▶ TASK GOAL
For this exercise, write each entry below out precisely and omit the pictures.

▶ EXERCISE DATA
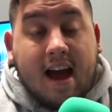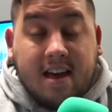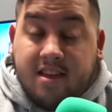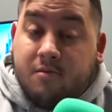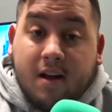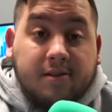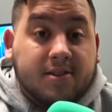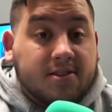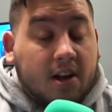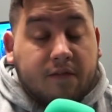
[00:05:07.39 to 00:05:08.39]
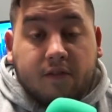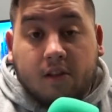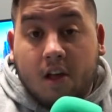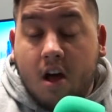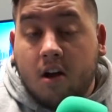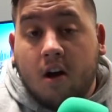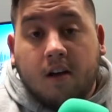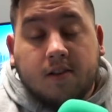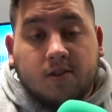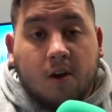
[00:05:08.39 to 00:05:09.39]
I think Rousey's here for the long
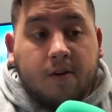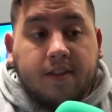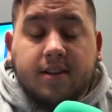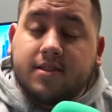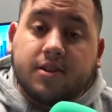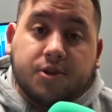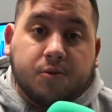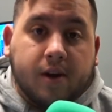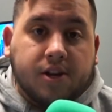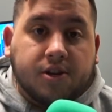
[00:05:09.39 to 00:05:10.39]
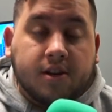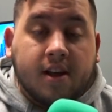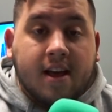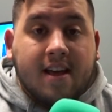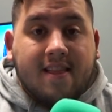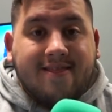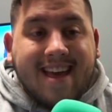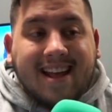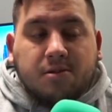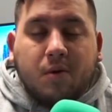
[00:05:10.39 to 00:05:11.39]
haul. So in this situation,
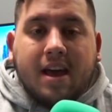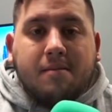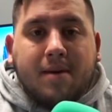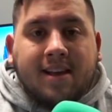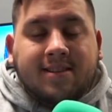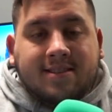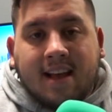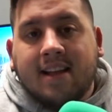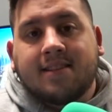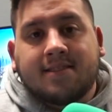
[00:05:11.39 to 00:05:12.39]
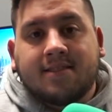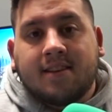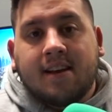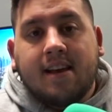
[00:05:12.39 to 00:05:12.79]
that's why it makes sense.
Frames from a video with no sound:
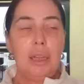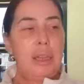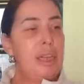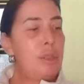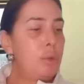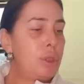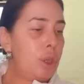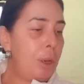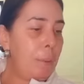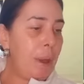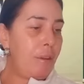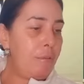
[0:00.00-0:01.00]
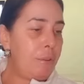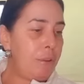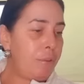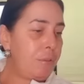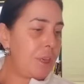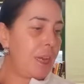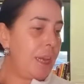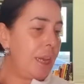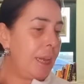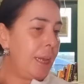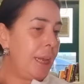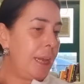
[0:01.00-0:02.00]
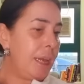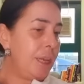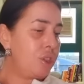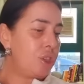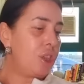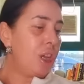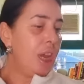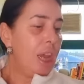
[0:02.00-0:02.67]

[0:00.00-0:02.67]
These were £2.50 each,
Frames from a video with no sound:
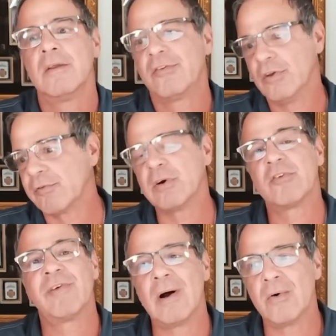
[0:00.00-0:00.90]
Silver
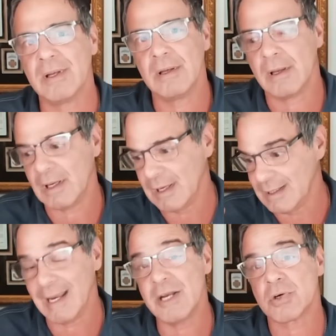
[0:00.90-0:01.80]
is found
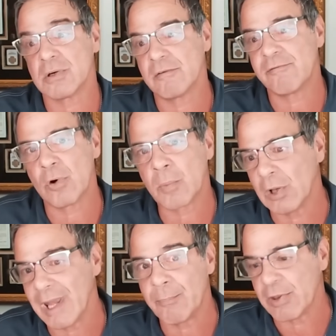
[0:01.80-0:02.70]
in nature in a form
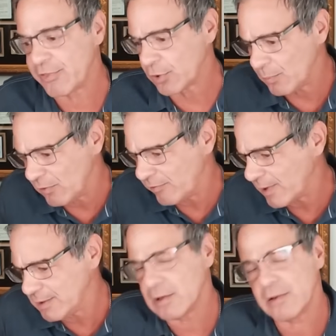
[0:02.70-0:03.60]
called epithermal,
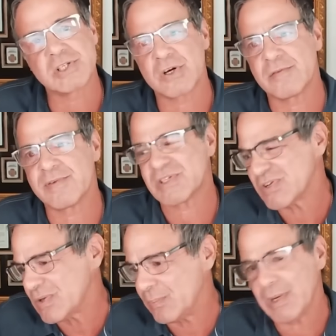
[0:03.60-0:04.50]
very near the surface.
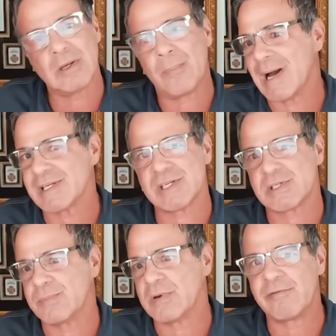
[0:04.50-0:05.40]
So the big
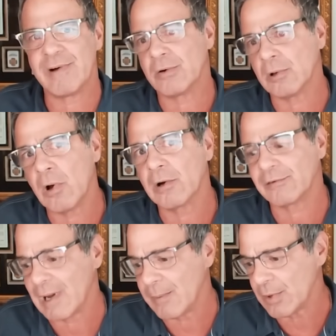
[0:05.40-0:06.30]
deposits have been found a
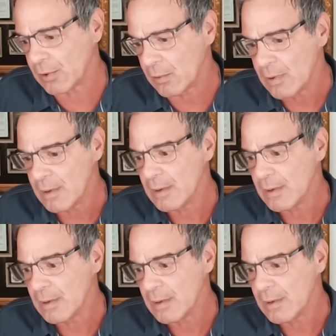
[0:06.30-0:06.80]
long time ago.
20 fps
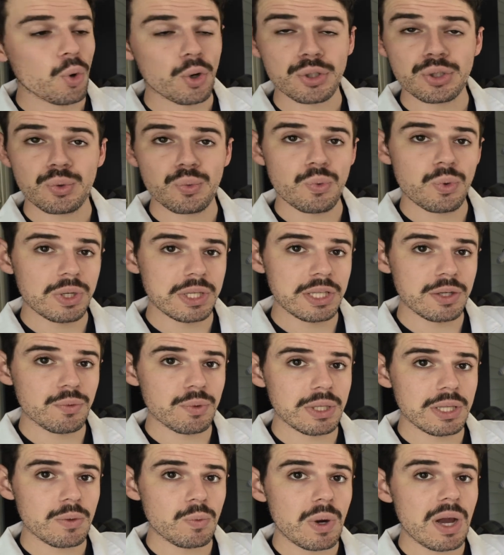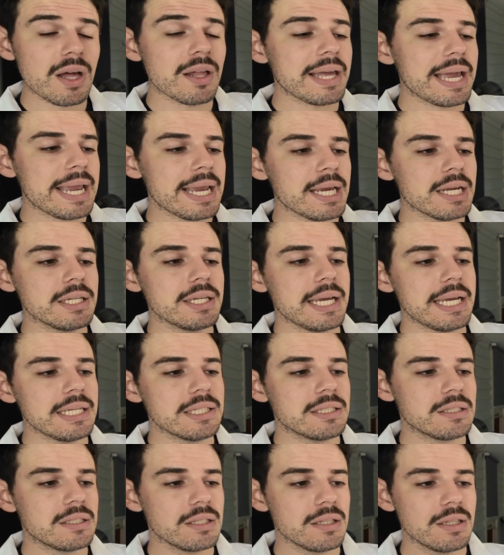works really, really well, and
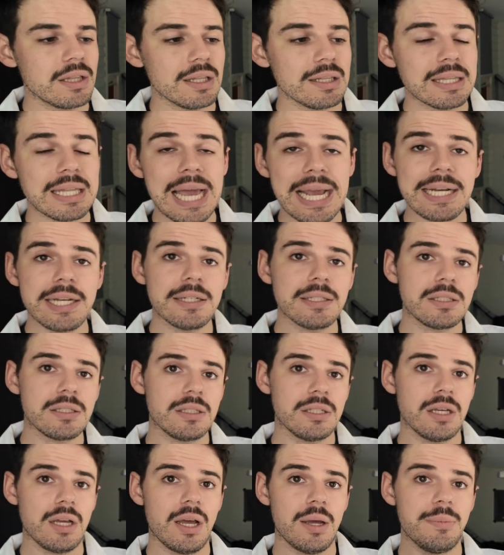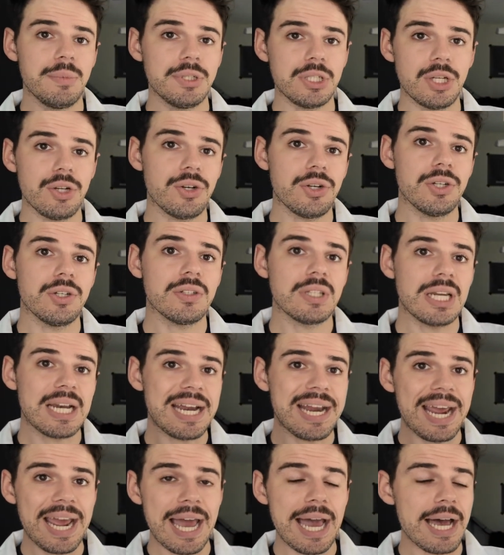it's the lightest uh, material that
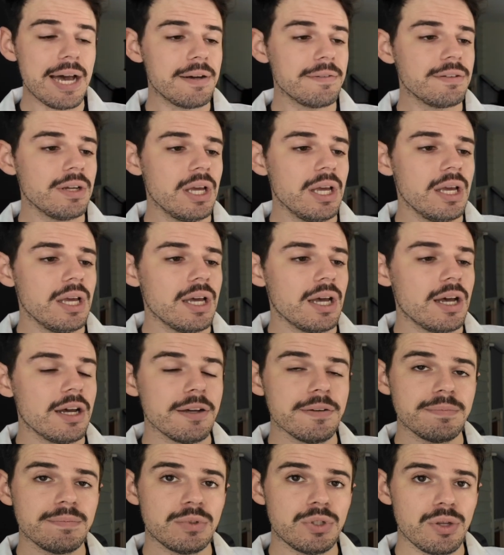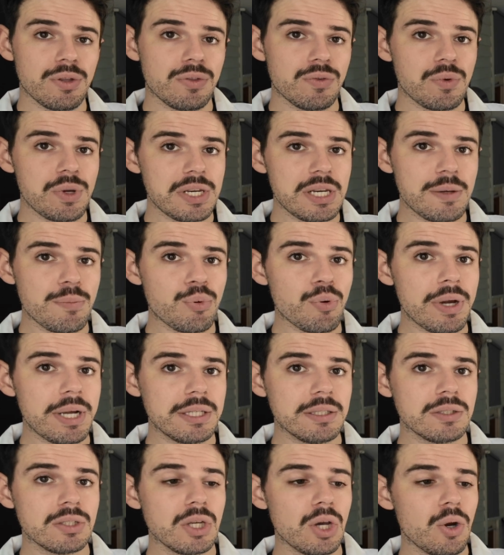I have uh, to three D
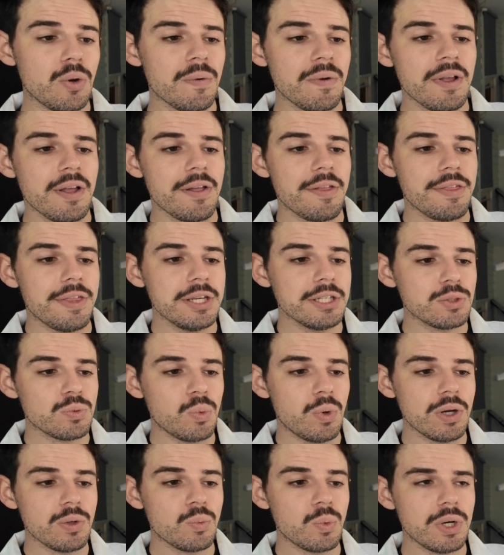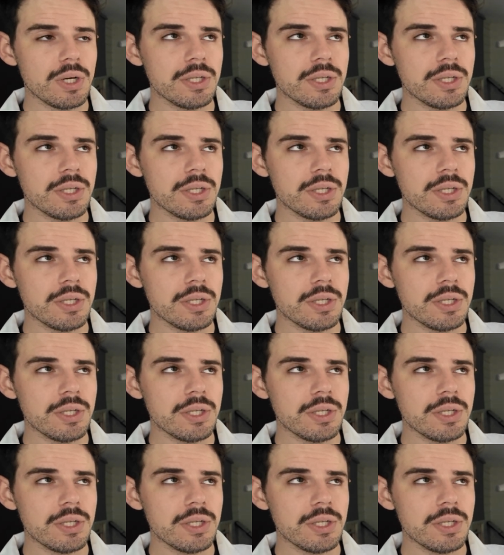print. So this one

▶ ANSWER BOX
[00:05:07.39 to 00:05:08.39]
[00:05:08.39 to 00:05:09.39]
I think Rousey's here for the long
[00:05:09.39 to 00:05:10.39]
[00:05:10.39 to 00:05:11.39]
haul. So in this situation,
[00:05:11.39 to 00:05:12.39]
[00:05:12.39 to 00:05:12.79]
that's why it makes sense.
Frames from a video with no sound:
[0:00.00-0:01.00]
[0:01.00-0:02.00]
[0:02.00-0:02.67]

[0:00.00-0:02.67]
These were £2.50 each,
Frames from a video with no sound:
[0:00.00-0:00.90]
Silver
[0:00.90-0:01.80]
is found
[0:01.80-0:02.70]
in nature in a form
[0:02.70-0:03.60]
called epithermal,
[0:03.60-0:04.50]
very near the surface.
[0:04.50-0:05.40]
So the big
[0:05.40-0:06.30]
deposits have been found a
[0:06.30-0:06.80]
long time ago.
20 fps
works really, really well, and
it's the lightest uh, material that
I have uh, to three D
print. So this one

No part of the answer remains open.